Peterson (1995) and Gutstein (2003a) have explored classroom activities to simulate distribution of wealth (between continents and within the United States), a topic that often appears in the news. Wilson (2004) reports that median Hispanic and black households in the U.S. have less than 10% of the wealth typical Anglo households have. Algebra verifies that even if all salaries rise at the same percentage rate, the dollars gap between any two people’s salaries would simply increase at that rate, too. Students can discuss the Census Bureau’s Gini index of income inequality.

In one activity, fifth-graders used data to produce their own conclusions about federal spending, such as that one Stealth Bomber could pay the annual compensation packages of 38,000 teachers (Peterson 2003). To supplement and ground such concrete examples with a more general abstract framework, instructors in introductory college courses have shown how the concepts of mathematics and statistics can be applied explicitly to philosophical normative ethics as a way to explore or critique a particular perspective of judging when society is better off.
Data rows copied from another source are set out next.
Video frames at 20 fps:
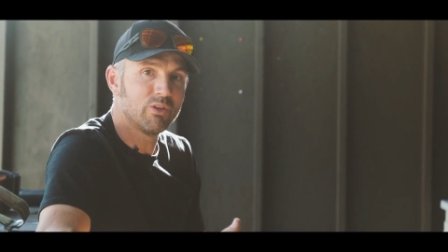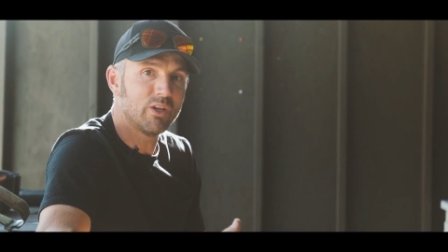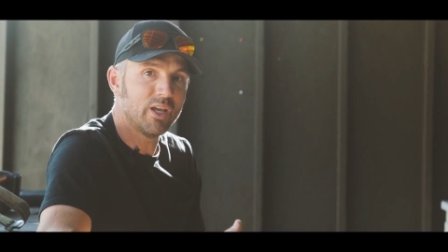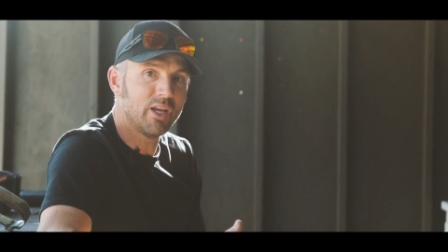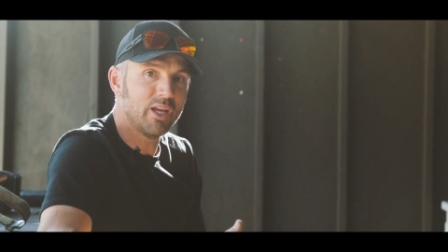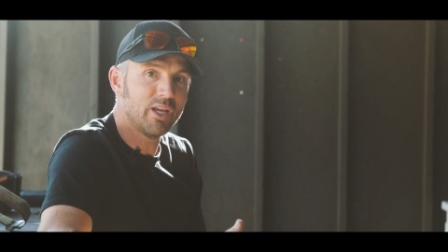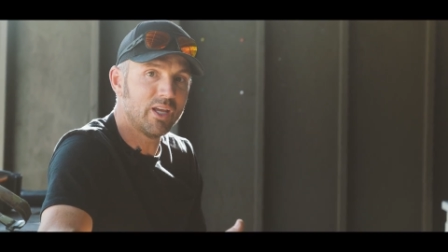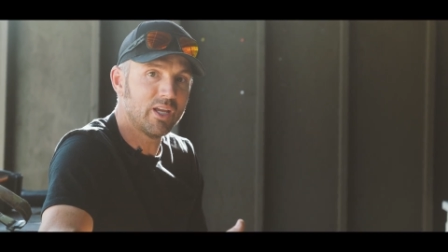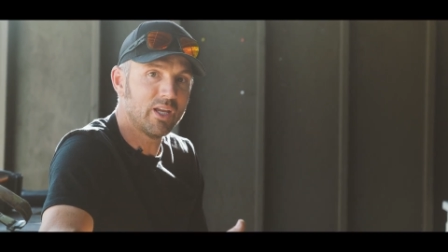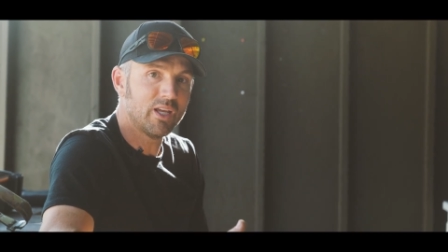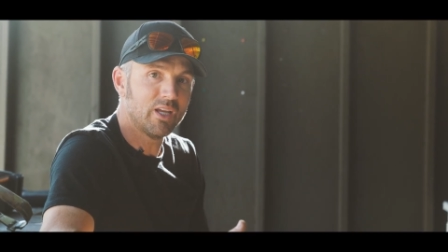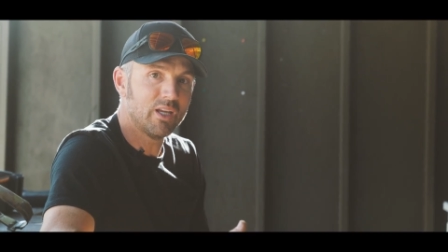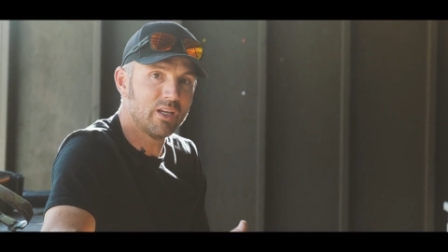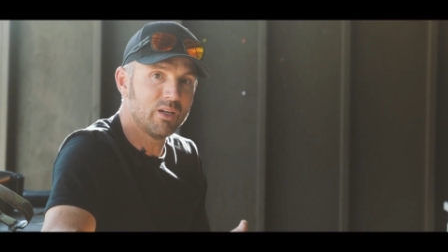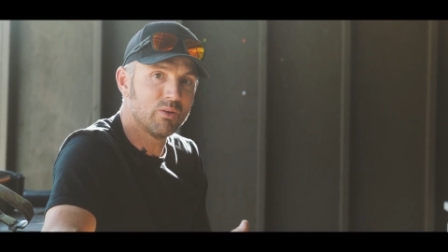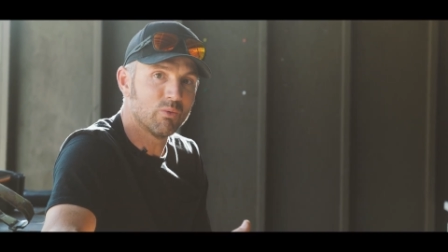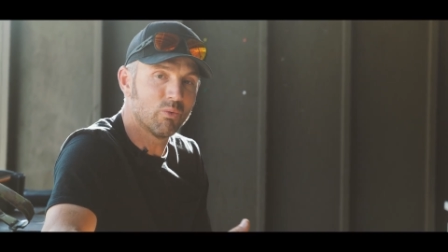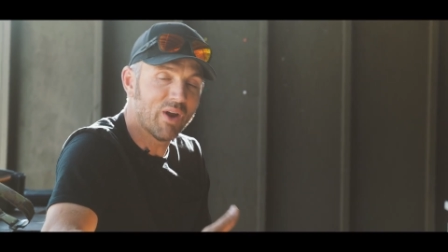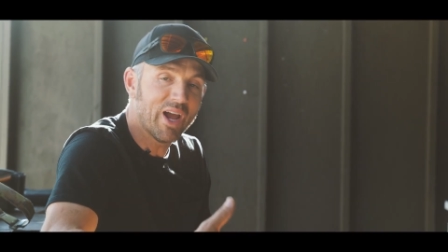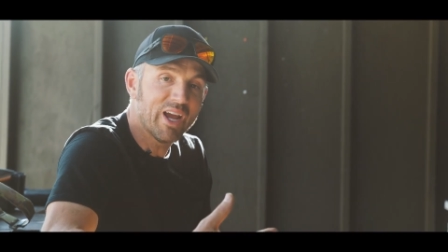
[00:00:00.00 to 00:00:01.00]

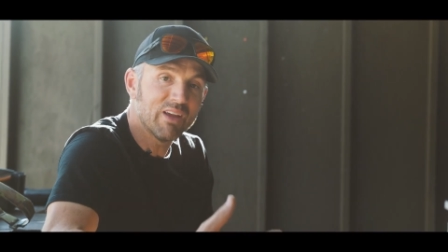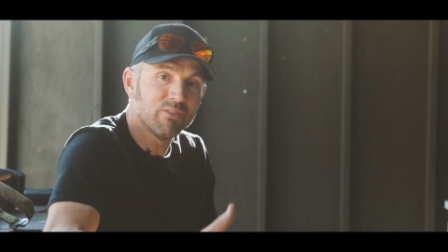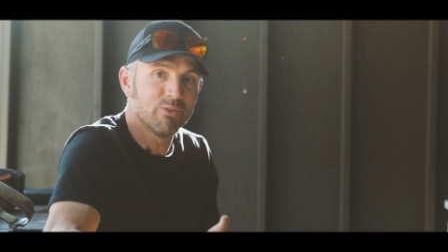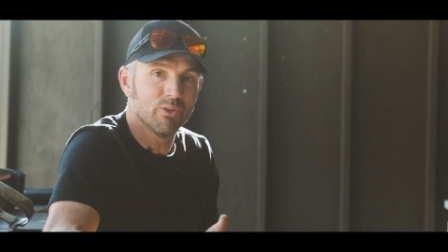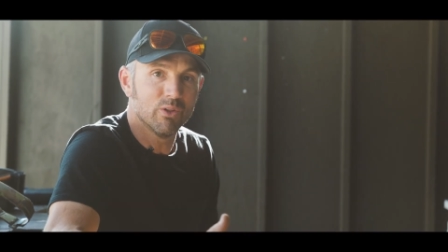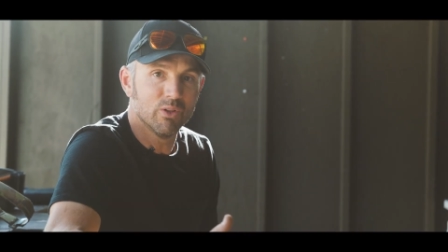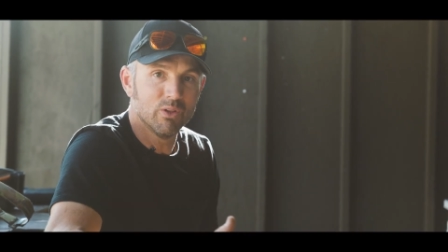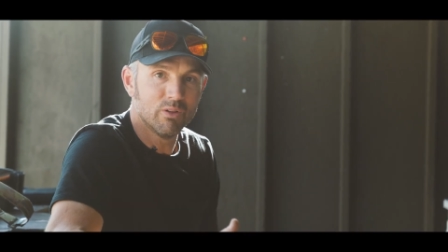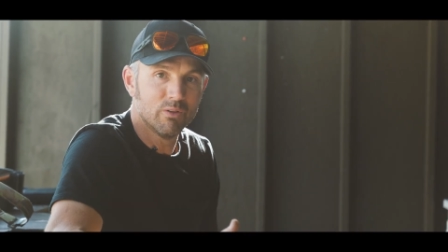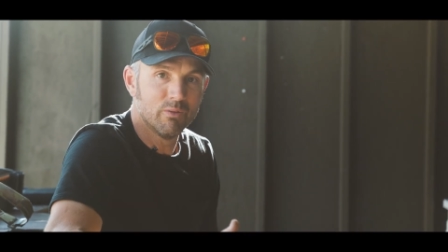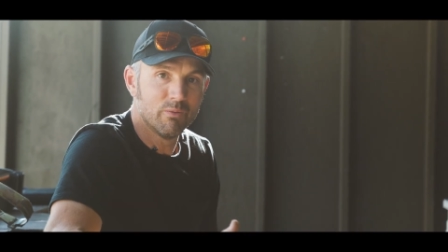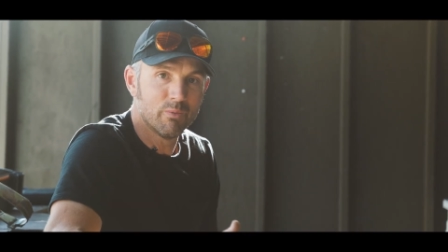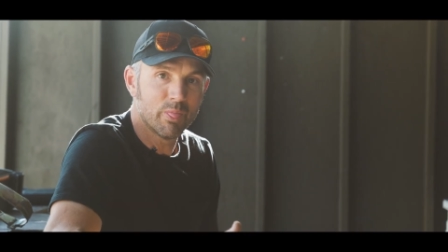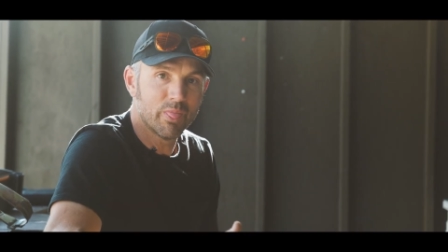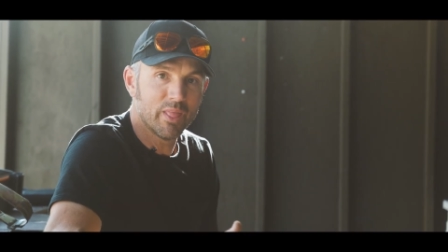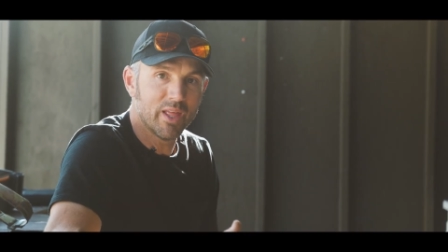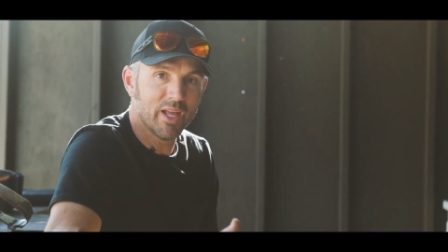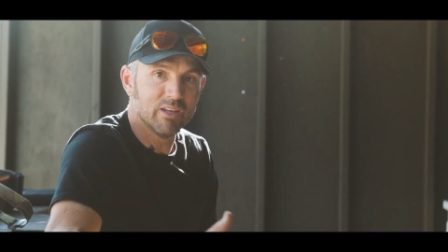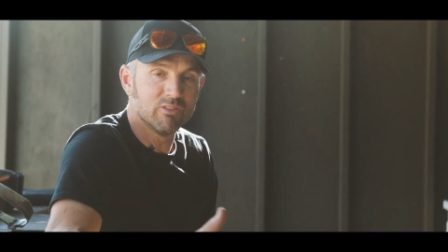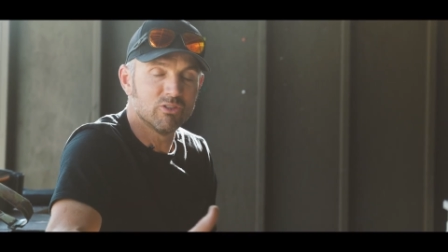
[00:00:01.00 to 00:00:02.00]
a rifle
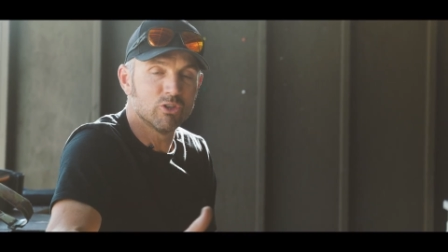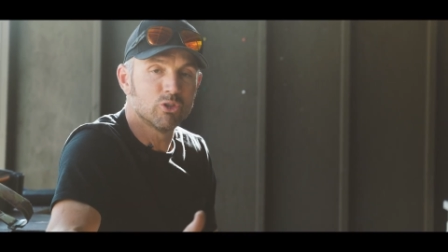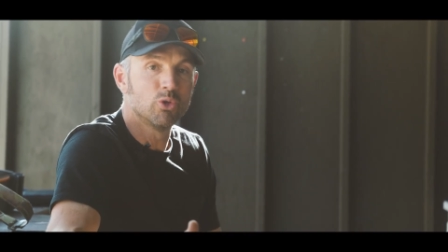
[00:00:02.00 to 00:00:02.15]
as a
For example, Lesser and Nordenhaug (2004) explore pitfalls of the rule-utilitarian concept of “greatest good for the greatest number.”

Gutstein (2003b) had middle school students discuss a newspaper article about racial disparities in mortgage loan approvals, allowing them the opportunity to differentiate between “individual racism” (e.g., a white loan officer rejecting an applicant of color because of her race) and “structural racism” (e.g., why African-Americans have less collateral).” Gutstein (2002) also had his middle school students explore racial profiling (applying simulation, expected value and proportion to see if stops and searches are racially fair) and socioeconomic and racial patterns in SAT scores (e.g., scores highly positively correlated with family income).

Another real-life topic is random drug testing. Statistical reasoning shows that when the drug tested for is rare in the population, a significant fraction (even the majority) of positives can be false positives (e.g., Lyublinskaya 2005). Students can simulate this quite informally by filling in a 2x2 table of “actual user status” versus “what the drug test says.” For example, if a test that is 95% accurate is given to a population containing 3% drug users, then a positive drug test result means there is a 63% chance that person is really a nonuser! Paulos (1988, pp. 66-67) asserts, “To subject people who test positive to stigmas, especially when most of them may be false positives, is counterproductive and wrong.” On a more critical note, it is not uncommon for “random” drug testing to include a disproportionately high percentage of minorities.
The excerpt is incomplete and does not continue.